WHAT IS BEING ASKED: What's wanted here is the full listing below, repeated exactly, with no images in it.

++++++

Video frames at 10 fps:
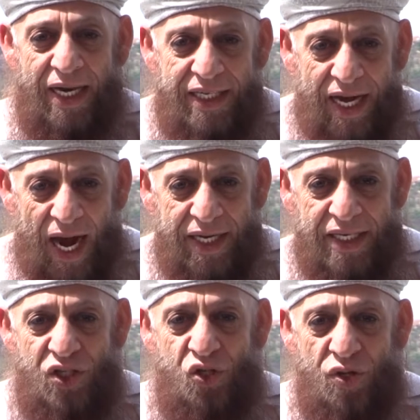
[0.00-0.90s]
and
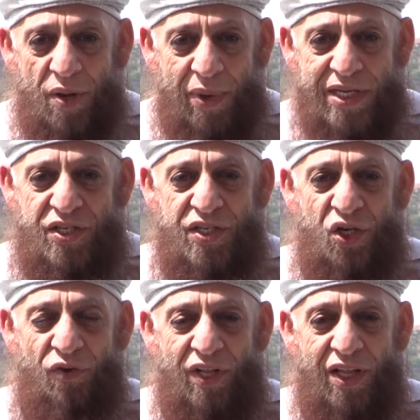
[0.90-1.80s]
guidance to the
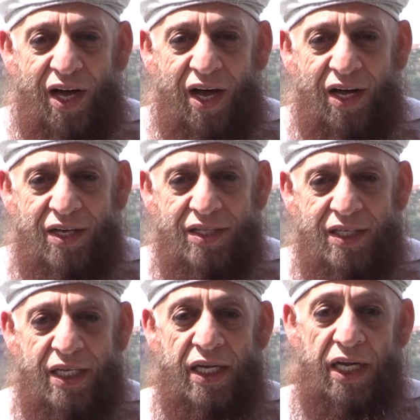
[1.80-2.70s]
Messenger of Allah
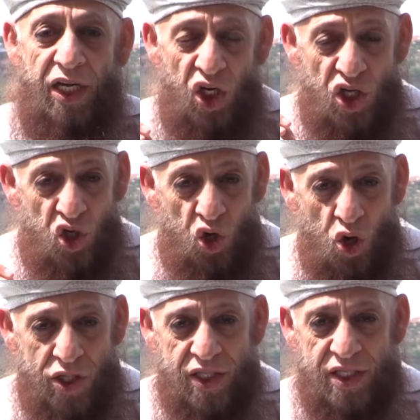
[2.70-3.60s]
in his
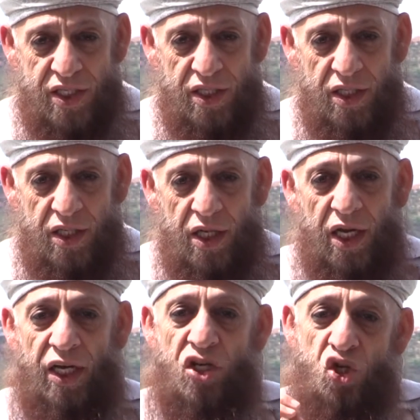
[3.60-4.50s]
looks,
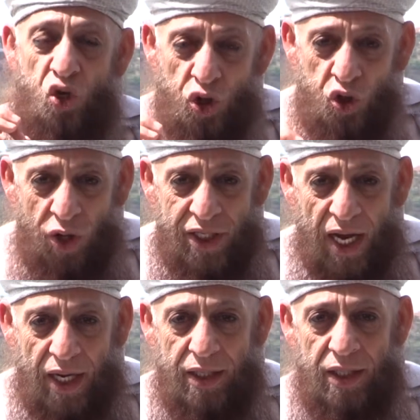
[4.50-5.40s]
his good
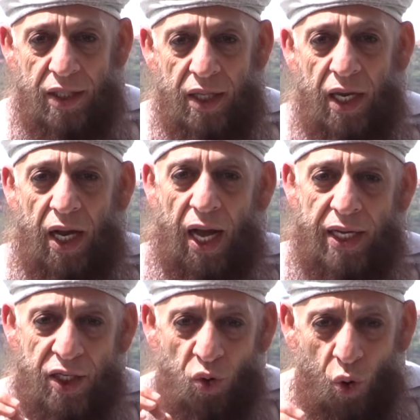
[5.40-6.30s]
conduct,
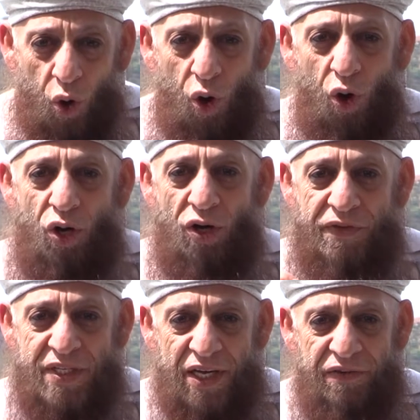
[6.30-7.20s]
and in all of
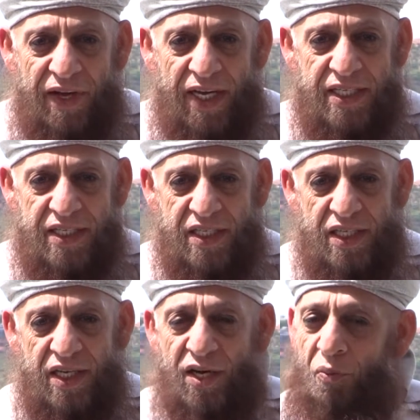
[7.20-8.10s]
his affairs
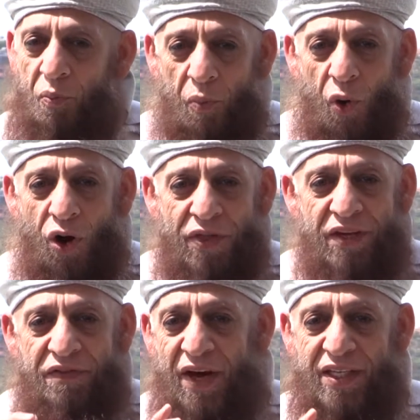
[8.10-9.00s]
more
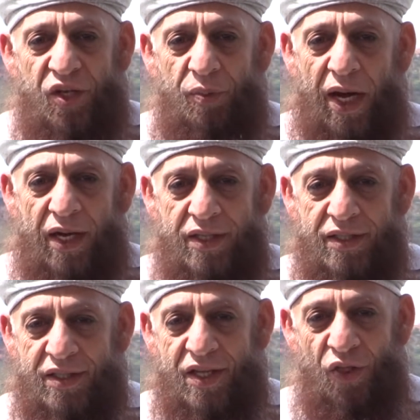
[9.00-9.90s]
than Fatima,
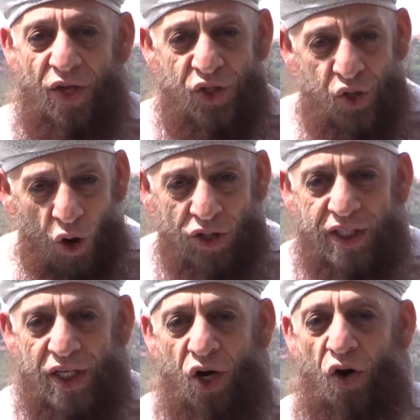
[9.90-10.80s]
the
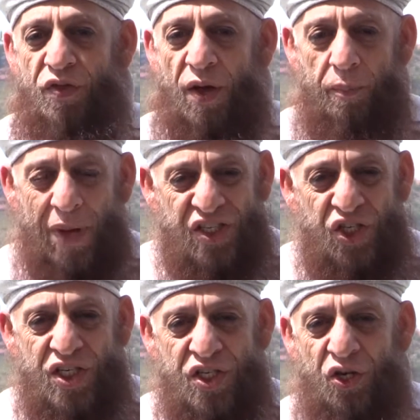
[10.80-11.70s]
daughter of the
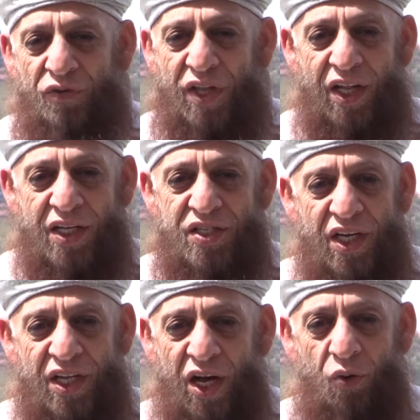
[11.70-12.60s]
Messenger of Allah
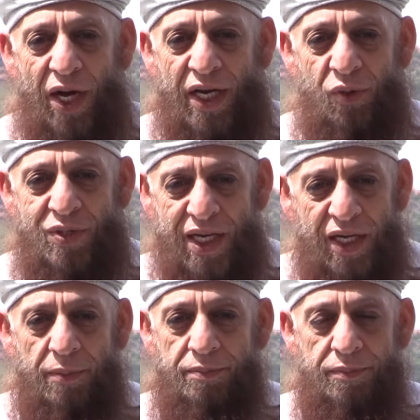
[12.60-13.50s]
sallallahu alaihi
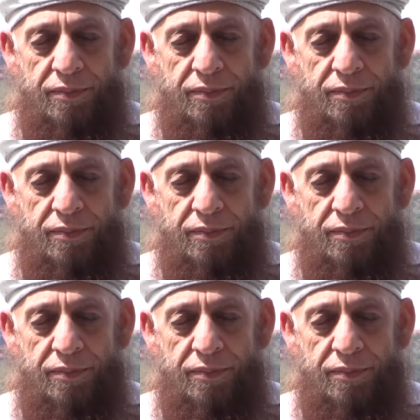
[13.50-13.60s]
wasallam.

++++++

OUTPUT BELOW:
Video frames at 10 fps:
[0.00-0.90s]
and
[0.90-1.80s]
guidance to the
[1.80-2.70s]
Messenger of Allah
[2.70-3.60s]
in his
[3.60-4.50s]
looks,
[4.50-5.40s]
his good
[5.40-6.30s]
conduct,
[6.30-7.20s]
and in all of
[7.20-8.10s]
his affairs
[8.10-9.00s]
more
[9.00-9.90s]
than Fatima,
[9.90-10.80s]
the
[10.80-11.70s]
daughter of the
[11.70-12.60s]
Messenger of Allah
[12.60-13.50s]
sallallahu alaihi
[13.50-13.60s]
wasallam.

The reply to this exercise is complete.